When I finished my shopping later and stuck my groceries in my brand-new cargo space, I had an epiphany: my bike is awesome. I wasn't really aware of this before. It weighs nothing. It goes fast. It's been unused and unmaintained for most of the last ten years and it's still effortlessly rideable. Even in high gear there's almost no resistance on the pedals. Even with a milk crate of groceries rattling around on the back it's like riding a bee-colored breeze. I'd been sort of assuming that all bicycles fit this profile, which is not entirely true.
Four wheels bad! Two wheels good! I think I'm going to start riding to work.
I've now ridden my bike as much in Portland today as I did in Berkeley in the last 9 or 10 months. It's sad how little that's saying -- I rode to a (very exciting, actually) consignment store 2 miles from my house, bought some five-dollar curtains, and rode back. Granted, I got lost on the way and took an exciting detour through the most sharply uphill portion of Portland I've yet found, but it was less than five miles round trip.
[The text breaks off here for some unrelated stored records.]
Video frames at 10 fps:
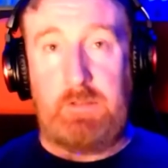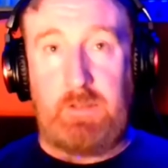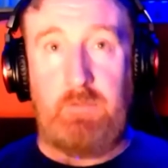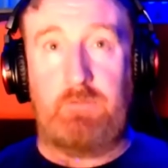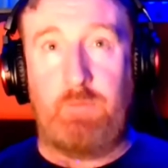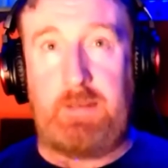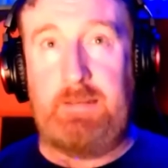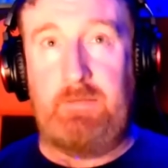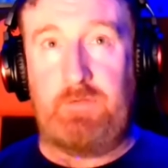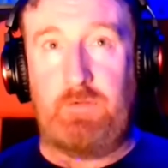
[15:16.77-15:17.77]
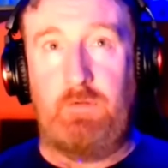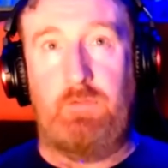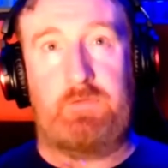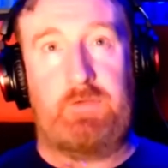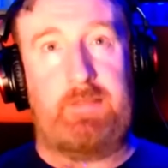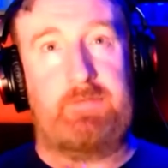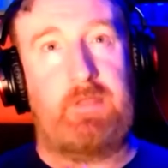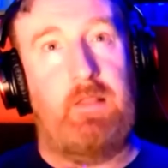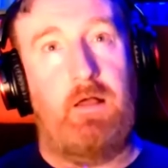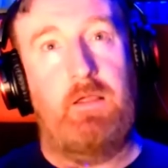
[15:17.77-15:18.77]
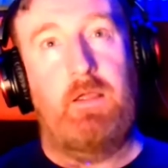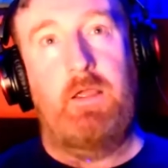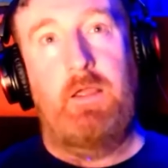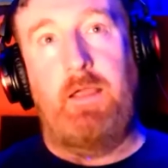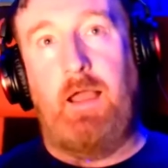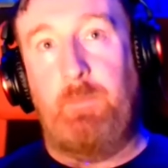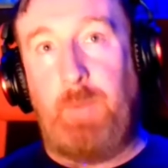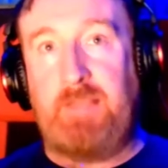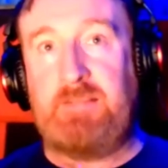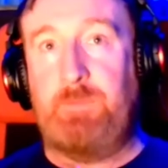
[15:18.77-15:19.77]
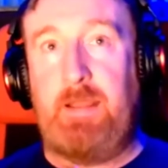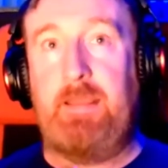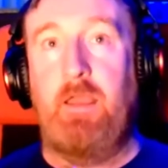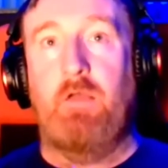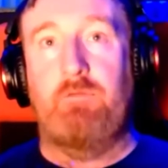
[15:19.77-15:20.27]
I'll go quickly to the sites that are pay to play.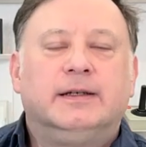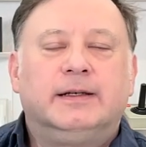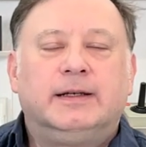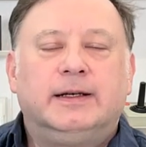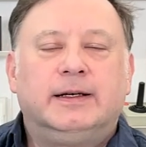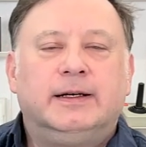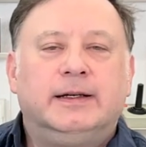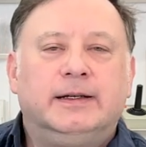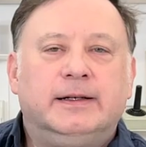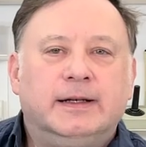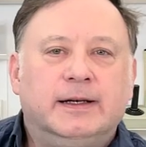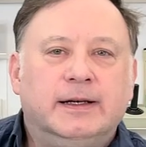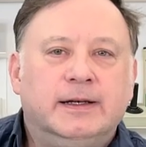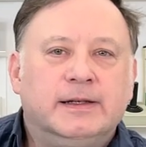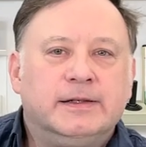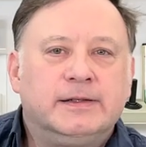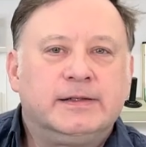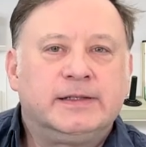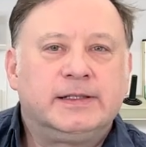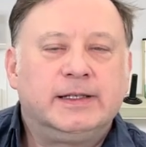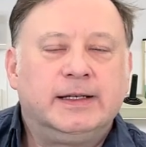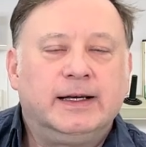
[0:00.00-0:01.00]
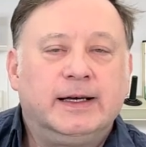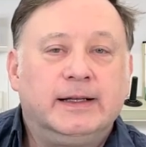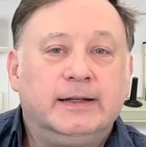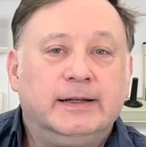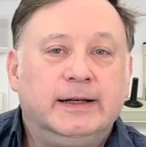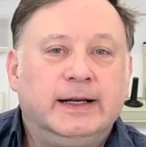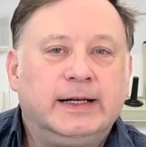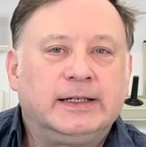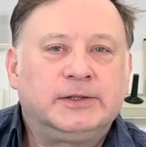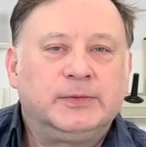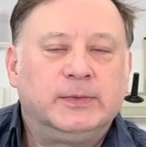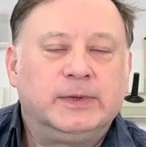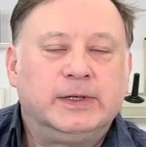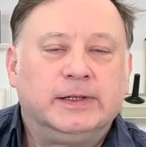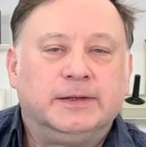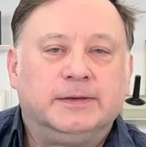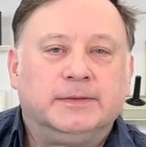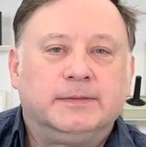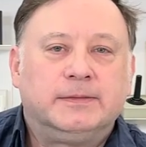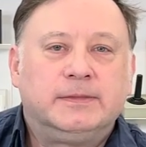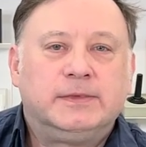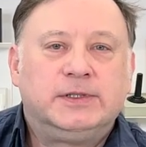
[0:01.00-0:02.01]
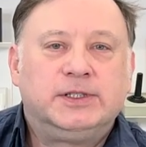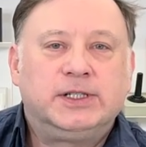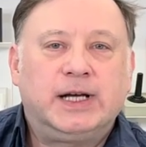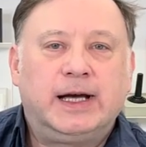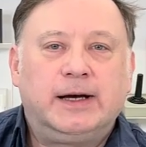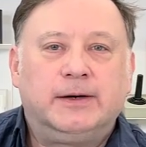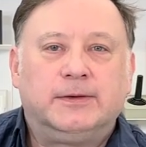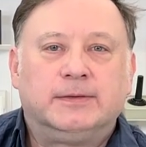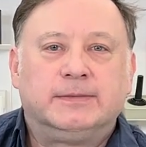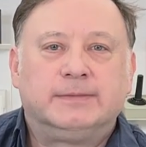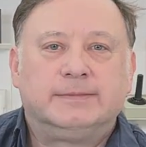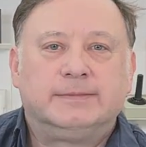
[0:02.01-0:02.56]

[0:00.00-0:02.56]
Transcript: And see you on the next one. Ciao.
Still, I may never stand or walk again. I should have stopped at the hospital that I passed on my detour and asked them to send me home in a wheelchair. I could have sat gloomily by the picture windows of my living room, huddled in my chair with my new curtains draped like a blanket over my aching legs. Why, I would ask myself, why was I not content to walk? Why did I crave speed and convenience and panache? Why was I determined to join the legions of high-velocity hipsters zooming down the streets with the clicking of gears and the flashing of calves? (Hussies.) Did they learn nothing from the lesson of Icarus? Did I learn nothing from the lesson of Icarus?
Just because I'm 26, I see no reason I can't also be 87 and curmudgeonly. Hrmph.